Carrie Mccorkindale, MPH, RD, CDE
March 30, 2020

Exercise can cause stress hormones, like adrenaline and cortisol to raise the glucose. These hormones are resistant to insulin, and exercise often stimulates the liver to release more of them which in turn causes the blood sugar to rise.

Just as each person who has diabetes is different, exercise can affect each person’s blood sugars differently. If the intensity and duration of exercise is for a long period of time, the blood sugar often spikes but will return to normal in an hour or two.

Exercise is a good way that works in your favor by helping you sleep better and can often offer glucose control for 24 hours afterwards.

Wondering how to blend in exercise and eating healthy to get your glucose looking just right?

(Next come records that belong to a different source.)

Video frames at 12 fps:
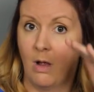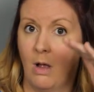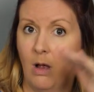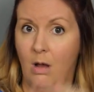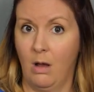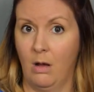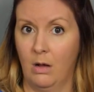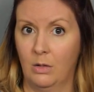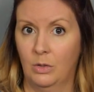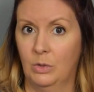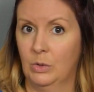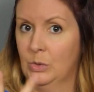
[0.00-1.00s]
You can move
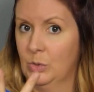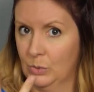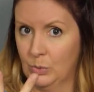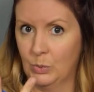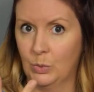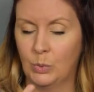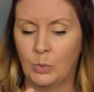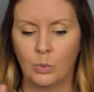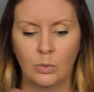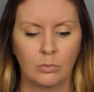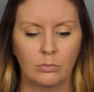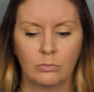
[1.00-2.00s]
up to 2
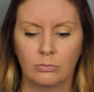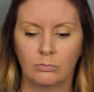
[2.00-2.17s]
spaces,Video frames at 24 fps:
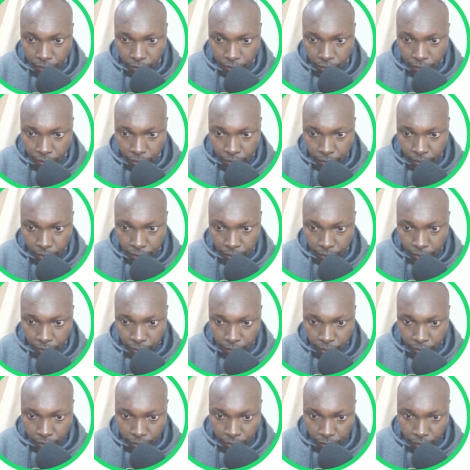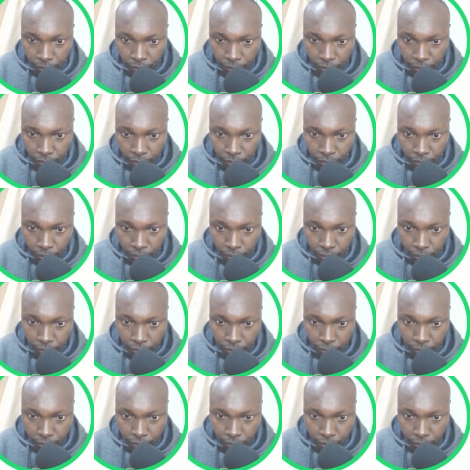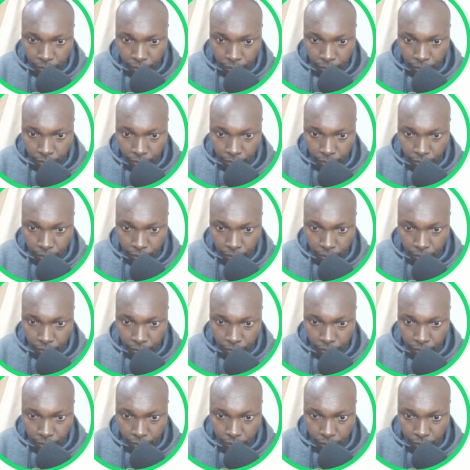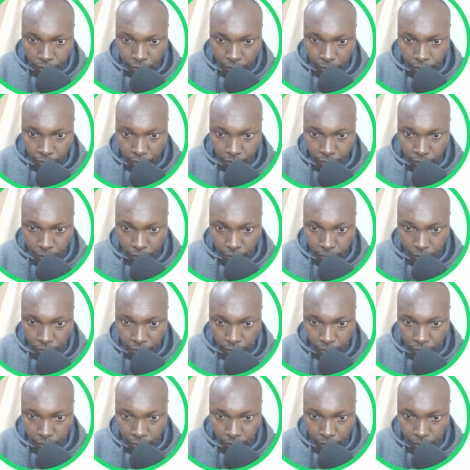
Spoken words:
(silence)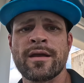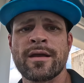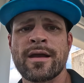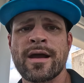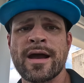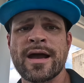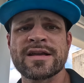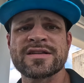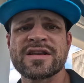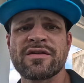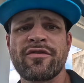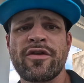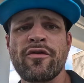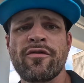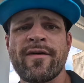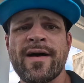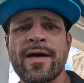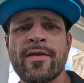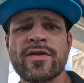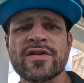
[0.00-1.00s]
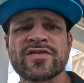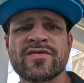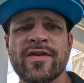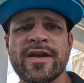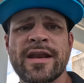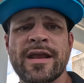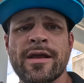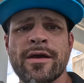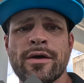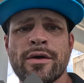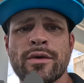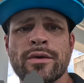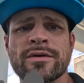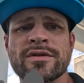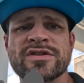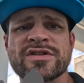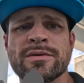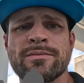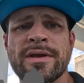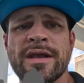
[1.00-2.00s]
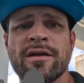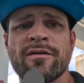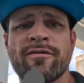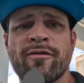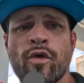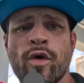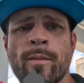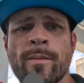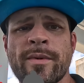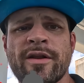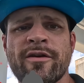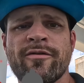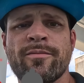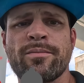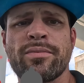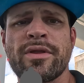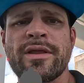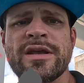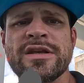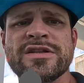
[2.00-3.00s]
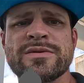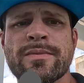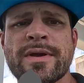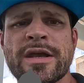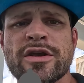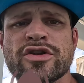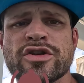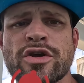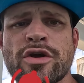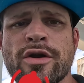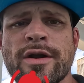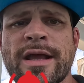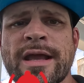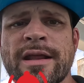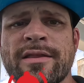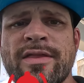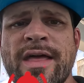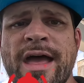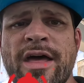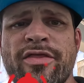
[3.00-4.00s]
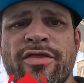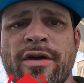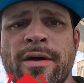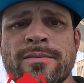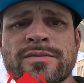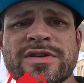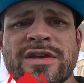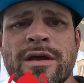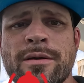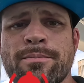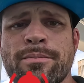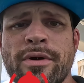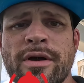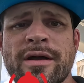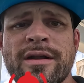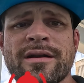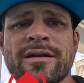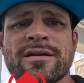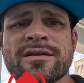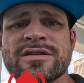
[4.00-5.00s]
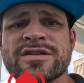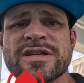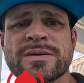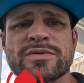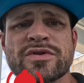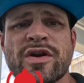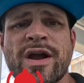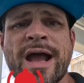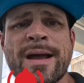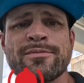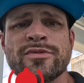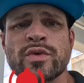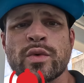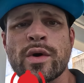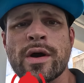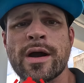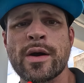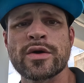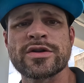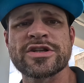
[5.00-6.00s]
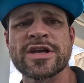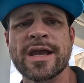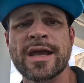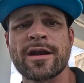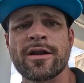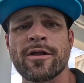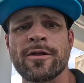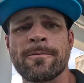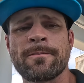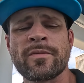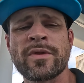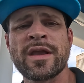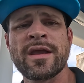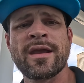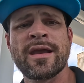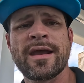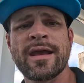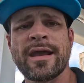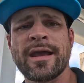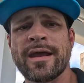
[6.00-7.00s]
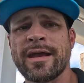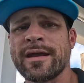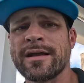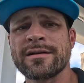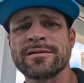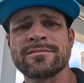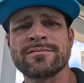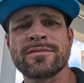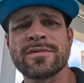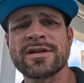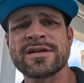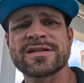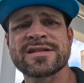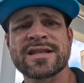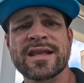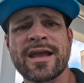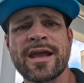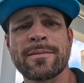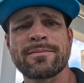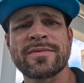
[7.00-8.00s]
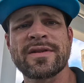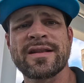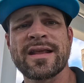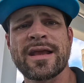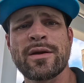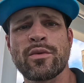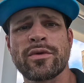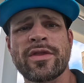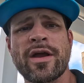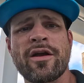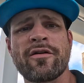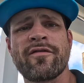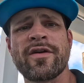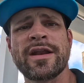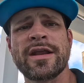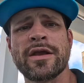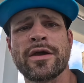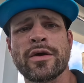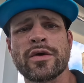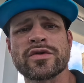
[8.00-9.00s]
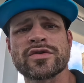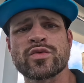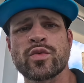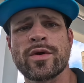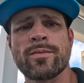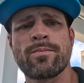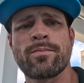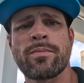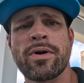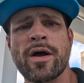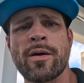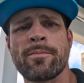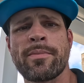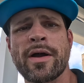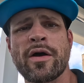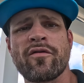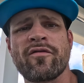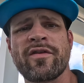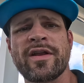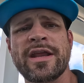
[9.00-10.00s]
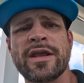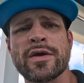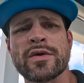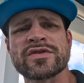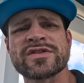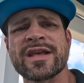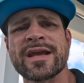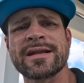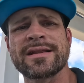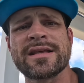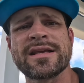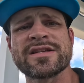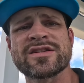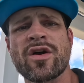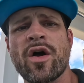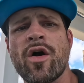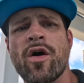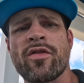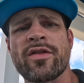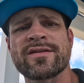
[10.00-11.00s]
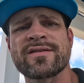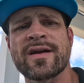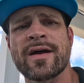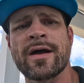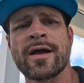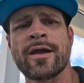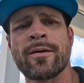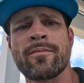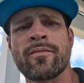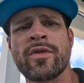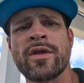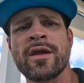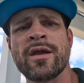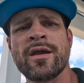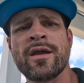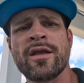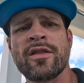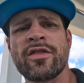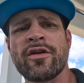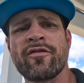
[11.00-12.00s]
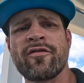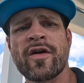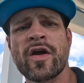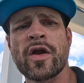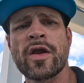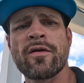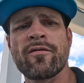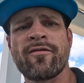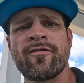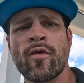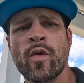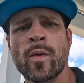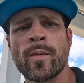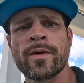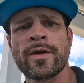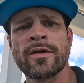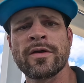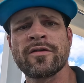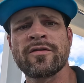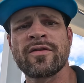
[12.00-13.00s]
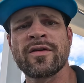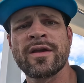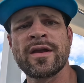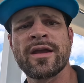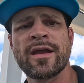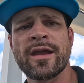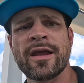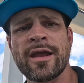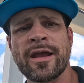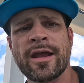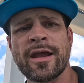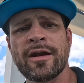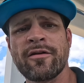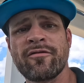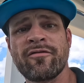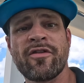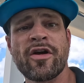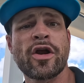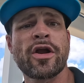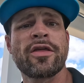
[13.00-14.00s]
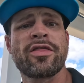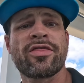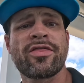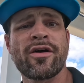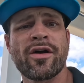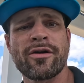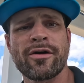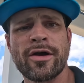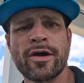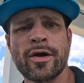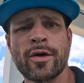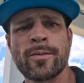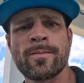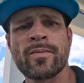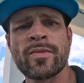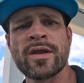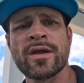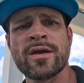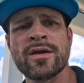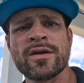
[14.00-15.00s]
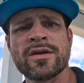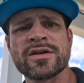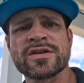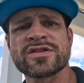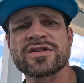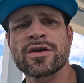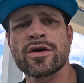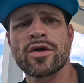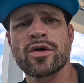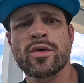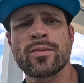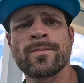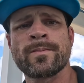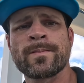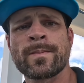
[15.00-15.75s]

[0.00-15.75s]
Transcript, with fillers: guys, if you found this video to be informative, please make sure to hit that thumbs up button, subscribe to our channel, and stay up to date with our videos. We pump out videos like these all the time. They're very informative and very thorough. SoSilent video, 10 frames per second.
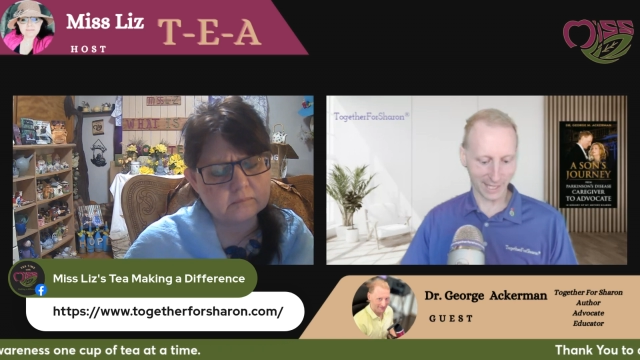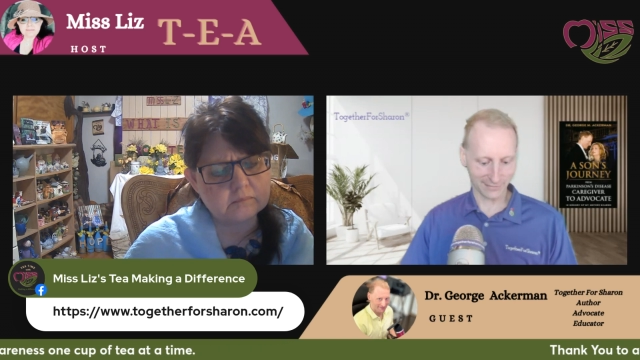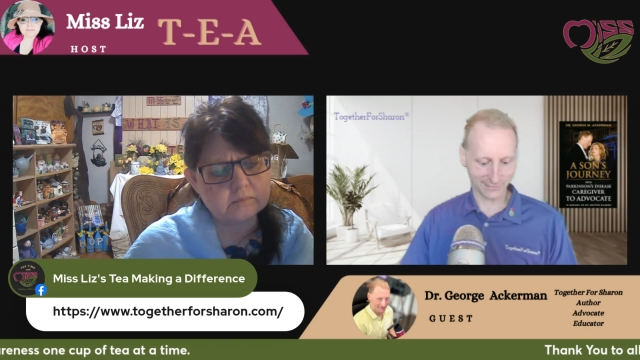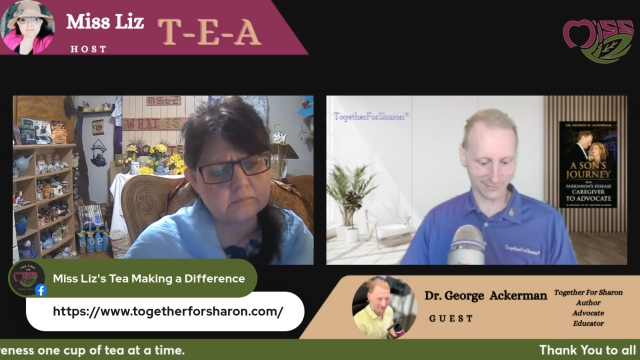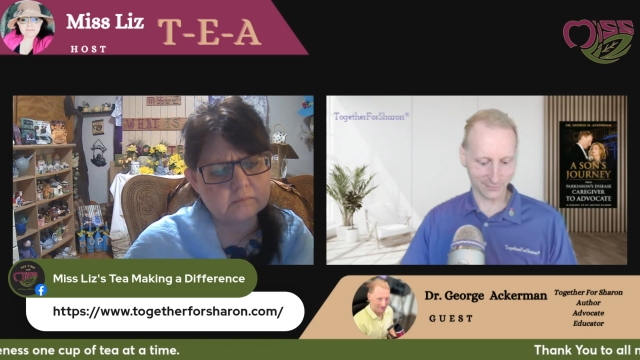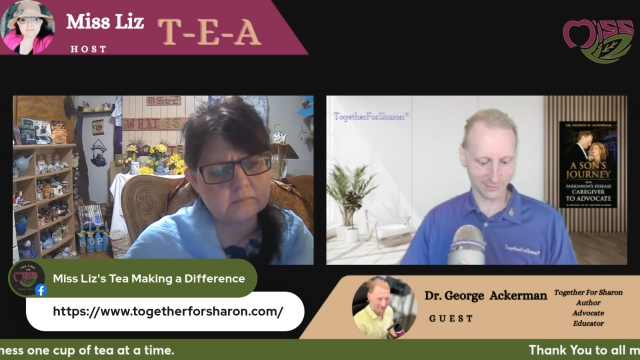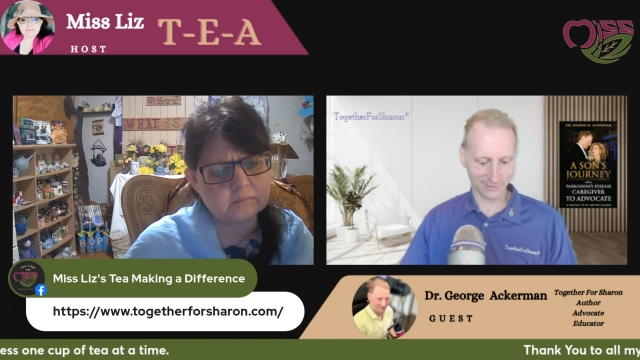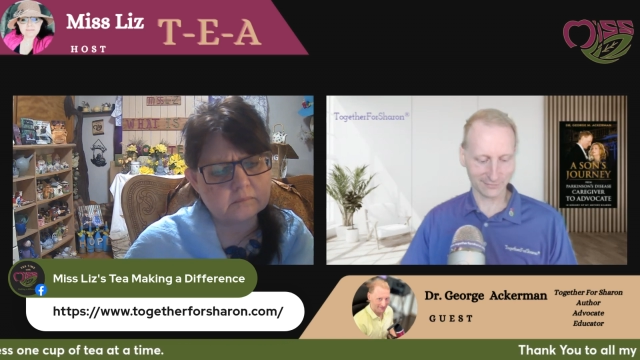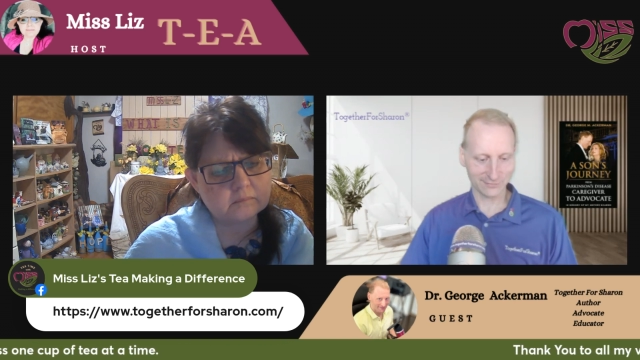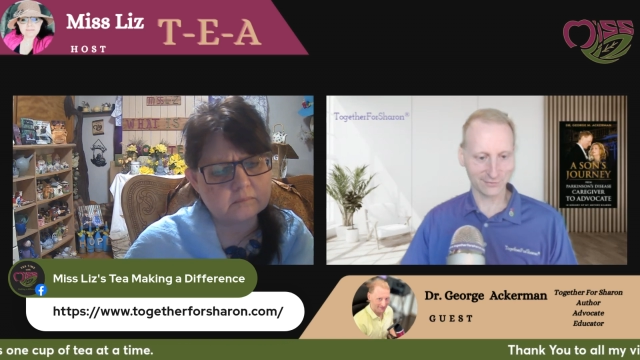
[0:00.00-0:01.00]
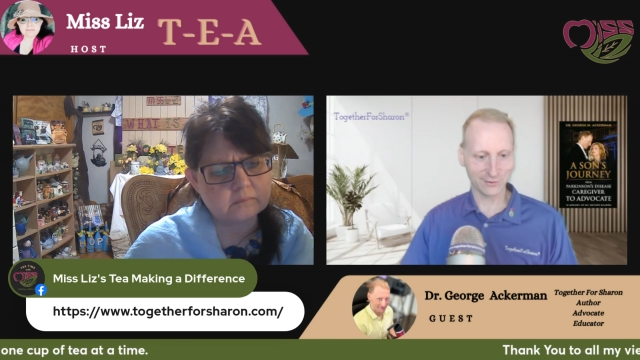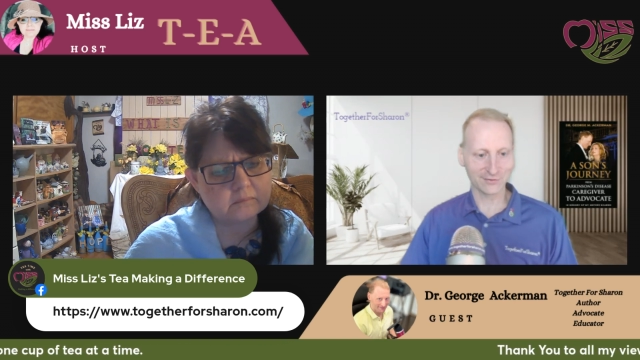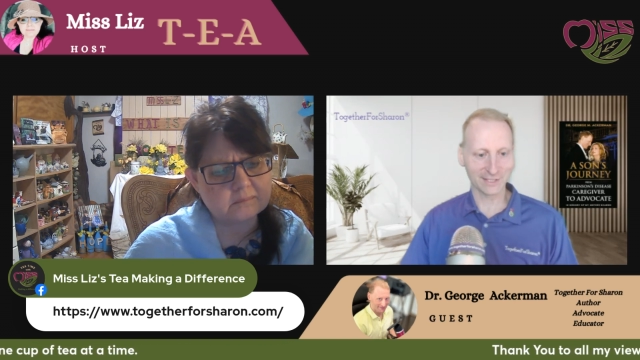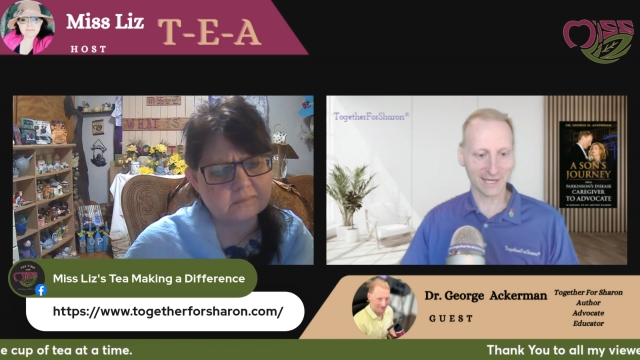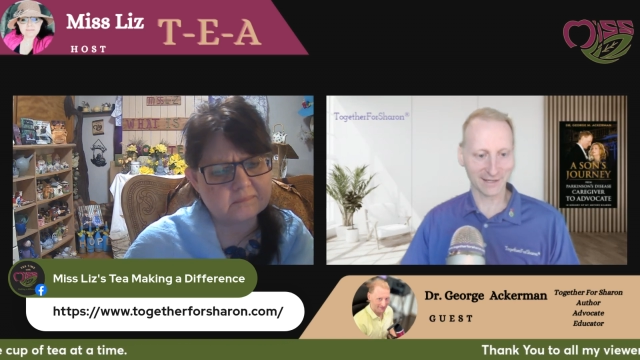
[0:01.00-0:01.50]
Speaker 1: math. So, we'll have if
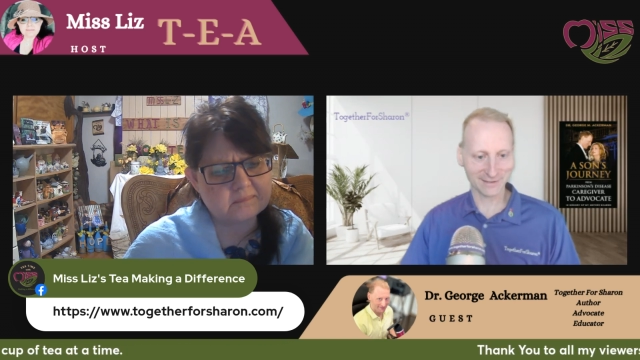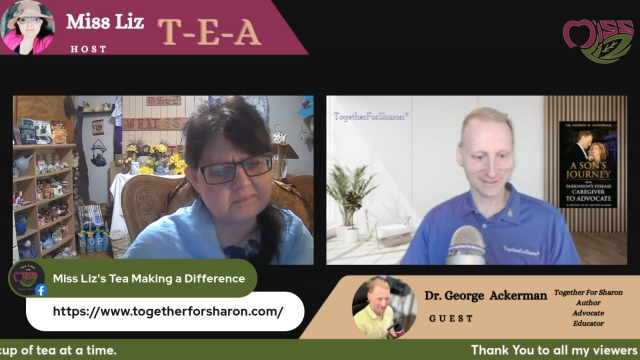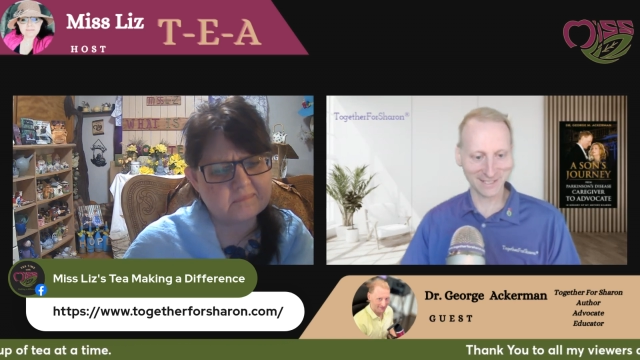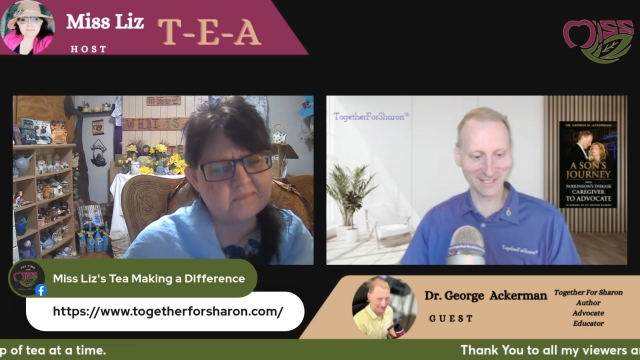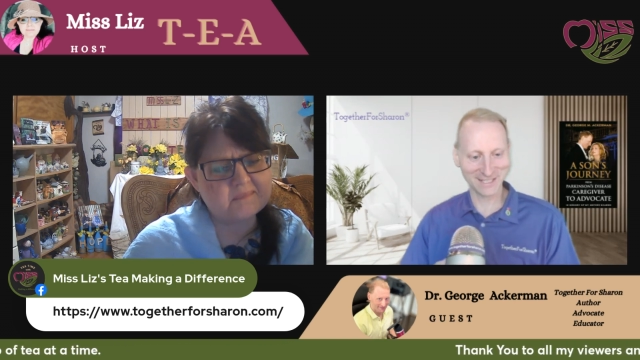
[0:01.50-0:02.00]
you have a calculator.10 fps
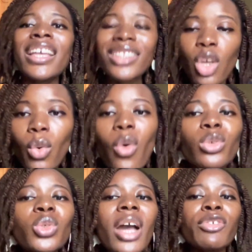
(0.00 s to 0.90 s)
they will
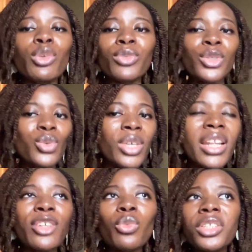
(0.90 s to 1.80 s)
also have something to gain.
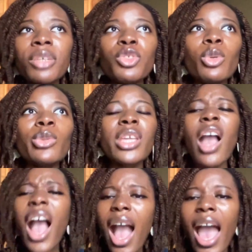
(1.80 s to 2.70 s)
And you want them to be able to say,
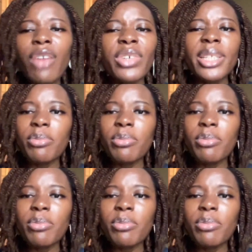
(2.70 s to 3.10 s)
I really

Here are some guidelines for exercise based on your blood sugar level:


If Blood Sugar Is:  Recommendation  Treatment
Less than 100 mg/dl This level may be too low to safely exercise Eat 15-30 grams of carbohydrate before exercising like ½ cup of juice, fruit, crackers, or 4 glucose tablets.
Between 100-250 mg/dl  

This is safe to exercise

Greater than 250 mg/dl This may be too high Check your urine for ketones. Having ketones means that your body doesn’t have enough insulin to take the sugar in your body to your cells to provide energy.

For some individuals who plan to increase their exercise intensity or who meet certain higher-risk criteria may benefit from referral to a health care provider for a checkup and possible exercise stress test before starting such activities.